Would you return every entry below exactly as written, without its images?

——————————

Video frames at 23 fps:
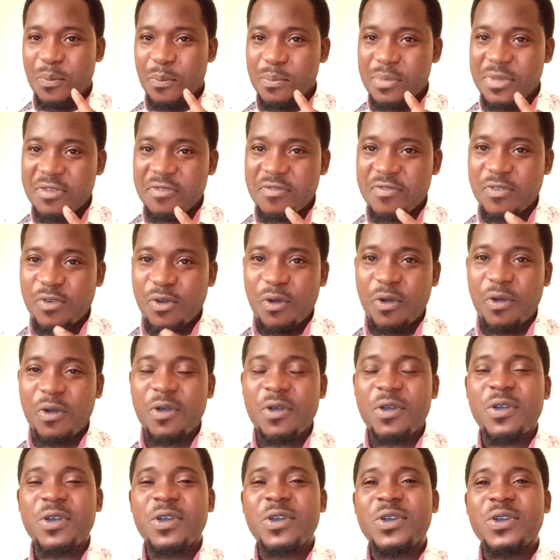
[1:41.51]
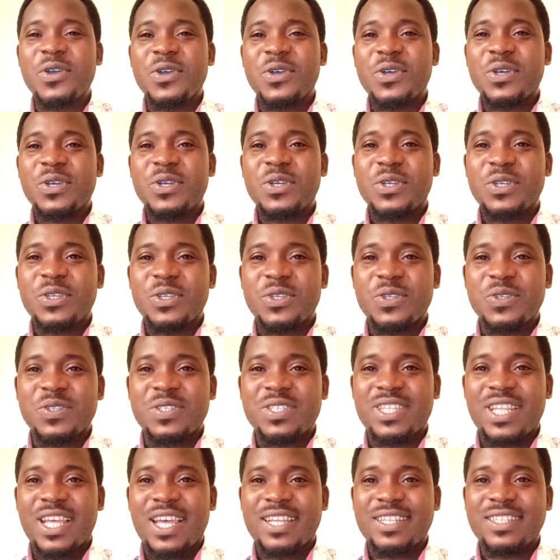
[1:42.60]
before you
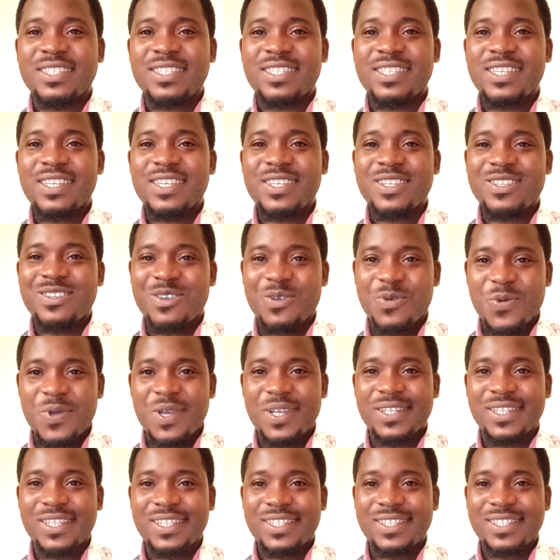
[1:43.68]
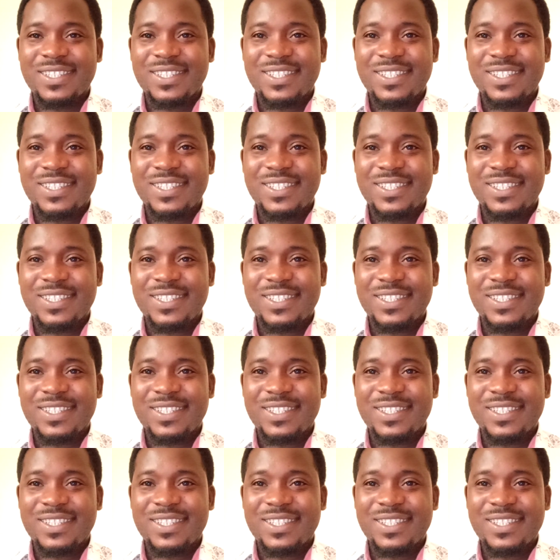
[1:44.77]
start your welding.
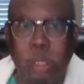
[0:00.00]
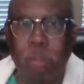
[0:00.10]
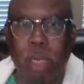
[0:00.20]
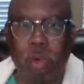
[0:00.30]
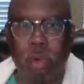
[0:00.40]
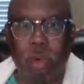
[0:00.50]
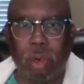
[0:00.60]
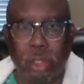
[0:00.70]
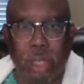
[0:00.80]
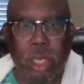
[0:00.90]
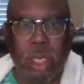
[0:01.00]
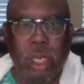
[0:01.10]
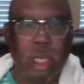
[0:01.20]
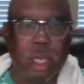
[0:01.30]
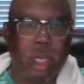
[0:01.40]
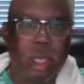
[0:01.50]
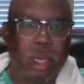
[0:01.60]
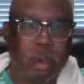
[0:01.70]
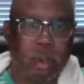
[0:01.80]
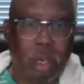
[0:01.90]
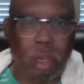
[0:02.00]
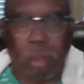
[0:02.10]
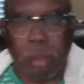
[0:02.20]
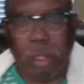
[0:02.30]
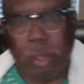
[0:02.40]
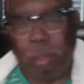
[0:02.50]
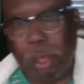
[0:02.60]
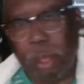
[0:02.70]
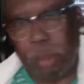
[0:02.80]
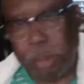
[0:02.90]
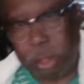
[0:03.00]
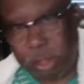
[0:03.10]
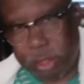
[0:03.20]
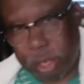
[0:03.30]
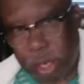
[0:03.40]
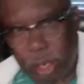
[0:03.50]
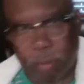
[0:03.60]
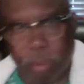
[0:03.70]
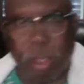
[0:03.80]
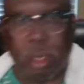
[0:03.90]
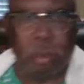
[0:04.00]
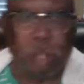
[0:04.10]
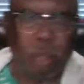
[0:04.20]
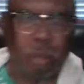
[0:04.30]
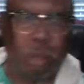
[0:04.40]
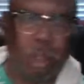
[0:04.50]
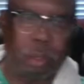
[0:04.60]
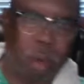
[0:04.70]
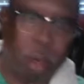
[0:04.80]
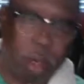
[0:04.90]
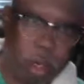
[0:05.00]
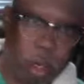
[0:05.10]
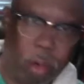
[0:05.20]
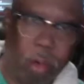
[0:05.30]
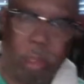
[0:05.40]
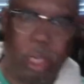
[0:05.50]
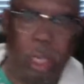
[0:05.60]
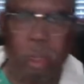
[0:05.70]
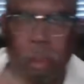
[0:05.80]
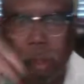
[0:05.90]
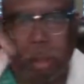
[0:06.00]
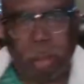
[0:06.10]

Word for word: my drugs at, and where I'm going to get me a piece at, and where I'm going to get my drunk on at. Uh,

——————————

» **Solution for this task**
Video frames at 23 fps:
[1:41.51]
[1:42.60]
before you
[1:43.68]
[1:44.77]
start your welding.
[0:00.00]
[0:00.10]
[0:00.20]
[0:00.30]
[0:00.40]
[0:00.50]
[0:00.60]
[0:00.70]
[0:00.80]
[0:00.90]
[0:01.00]
[0:01.10]
[0:01.20]
[0:01.30]
[0:01.40]
[0:01.50]
[0:01.60]
[0:01.70]
[0:01.80]
[0:01.90]
[0:02.00]
[0:02.10]
[0:02.20]
[0:02.30]
[0:02.40]
[0:02.50]
[0:02.60]
[0:02.70]
[0:02.80]
[0:02.90]
[0:03.00]
[0:03.10]
[0:03.20]
[0:03.30]
[0:03.40]
[0:03.50]
[0:03.60]
[0:03.70]
[0:03.80]
[0:03.90]
[0:04.00]
[0:04.10]
[0:04.20]
[0:04.30]
[0:04.40]
[0:04.50]
[0:04.60]
[0:04.70]
[0:04.80]
[0:04.90]
[0:05.00]
[0:05.10]
[0:05.20]
[0:05.30]
[0:05.40]
[0:05.50]
[0:05.60]
[0:05.70]
[0:05.80]
[0:05.90]
[0:06.00]
[0:06.10]

Word for word: my drugs at, and where I'm going to get me a piece at, and where I'm going to get my drunk on at. Uh,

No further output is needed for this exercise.